From 535aebab3c770d5b3acbe6fa21394c901a1f2345 Mon Sep 17 00:00:00 2001
From: Erez Shinan <erezshin+git@gmail.com>
Date: Wed, 11 Sep 2019 01:05:15 +0300
Subject: [PATCH] Added to docs (Issue #400)

---
 docs/grammar.md | 57 +++++++++++++++++++++++++++++++++++++++++++++++++
 1 file changed, 57 insertions(+)
diff --git a/docs/grammar.md b/docs/grammar.md
index 9343ee4..228c8b7 100644
--- a/docs/grammar.md
+++ b/docs/grammar.md
@@ -1,5 +1,13 @@
 # Grammar Reference
 
+Table of contents:
+
+1. [Definitions](#defs)
+1. [Terminals](#terms)
+1. [Rules](#rules)
+1. [Directives](#dirs)
+
+<a name="defs"></a>
 ## Definitions
 
 **A grammar** is a list of rules and terminals, that together define a language.

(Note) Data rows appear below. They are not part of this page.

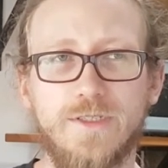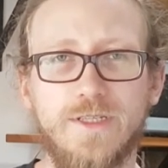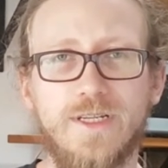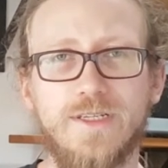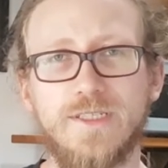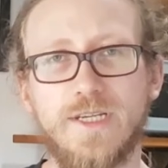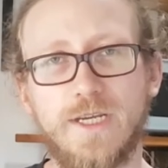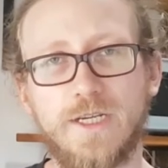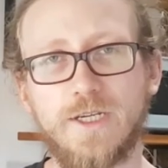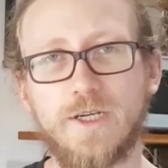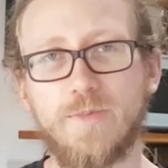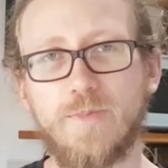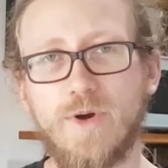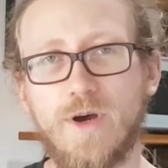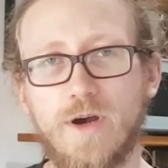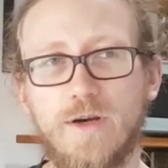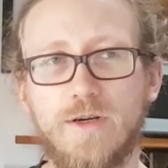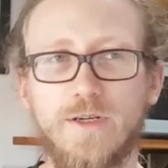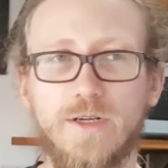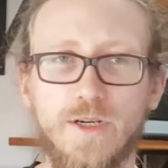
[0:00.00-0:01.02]
to then take it
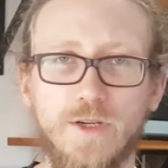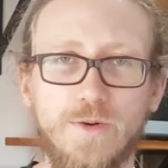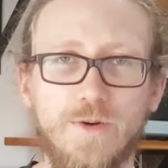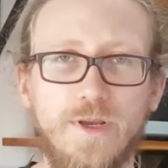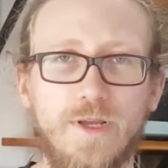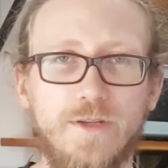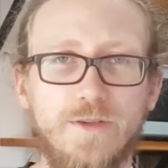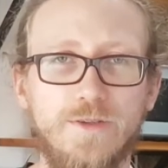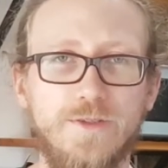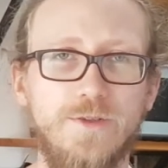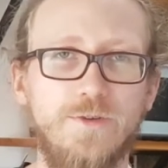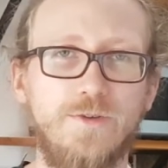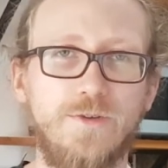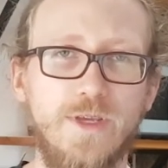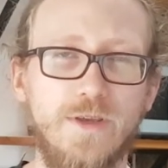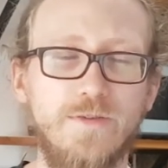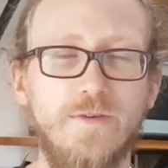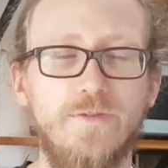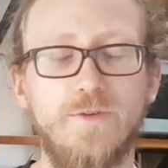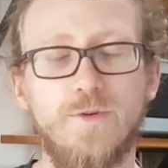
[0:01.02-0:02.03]
apart and glue it and sort of
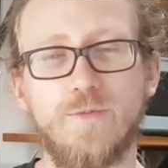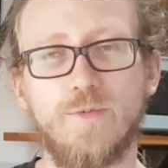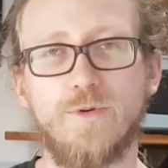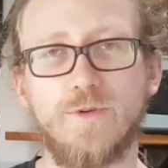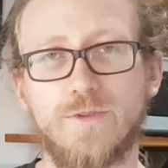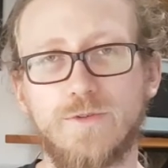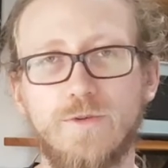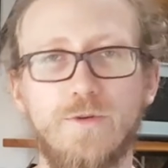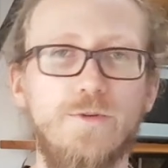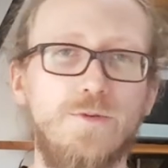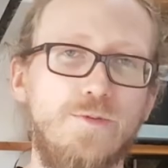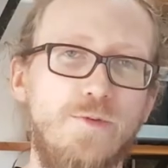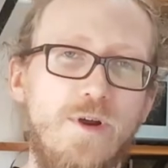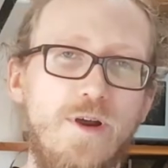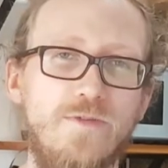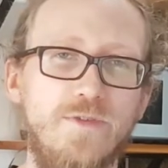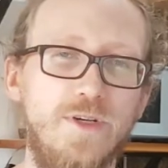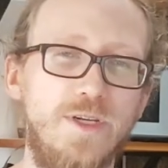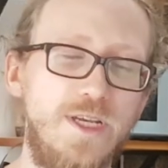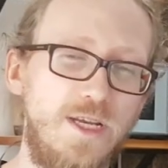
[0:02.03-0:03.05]
give it a few more screws
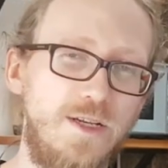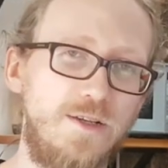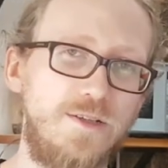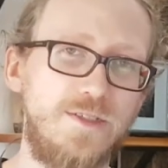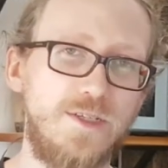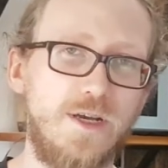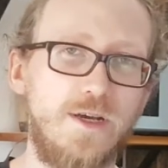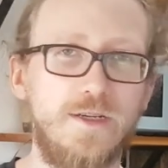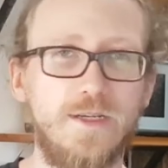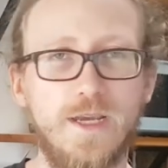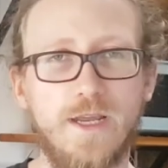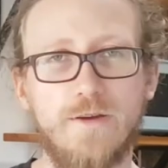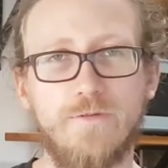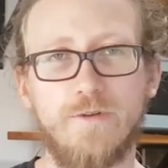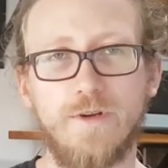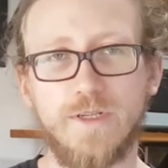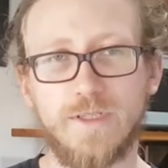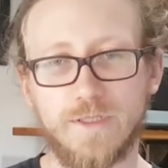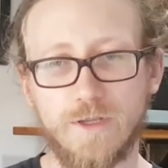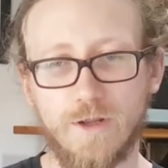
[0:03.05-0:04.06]
wherever needed to kind of get it
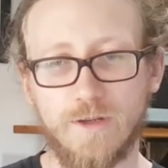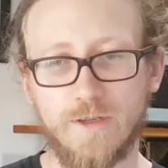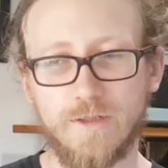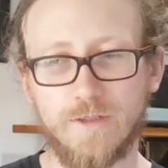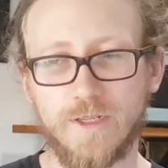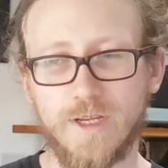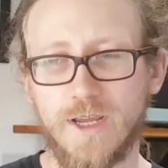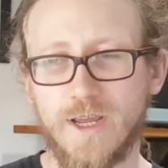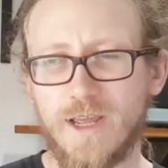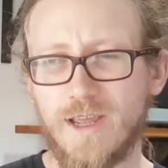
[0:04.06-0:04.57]
really solid.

@@ -25,6 +33,7 @@ Lark begins the parse with the rule 'start', unless specified otherwise in the o
 Names of rules are always in lowercase, while names of terminals are always in uppercase. This distinction has practical effects, for the shape of the generated parse-tree, and the automatic construction of the lexer (aka tokenizer, or scanner).
 
 
+<a name="terms"></a>
 ## Terminals
 
 Terminals are used to match text into symbols. They can be defined as a combination of literals and other terminals.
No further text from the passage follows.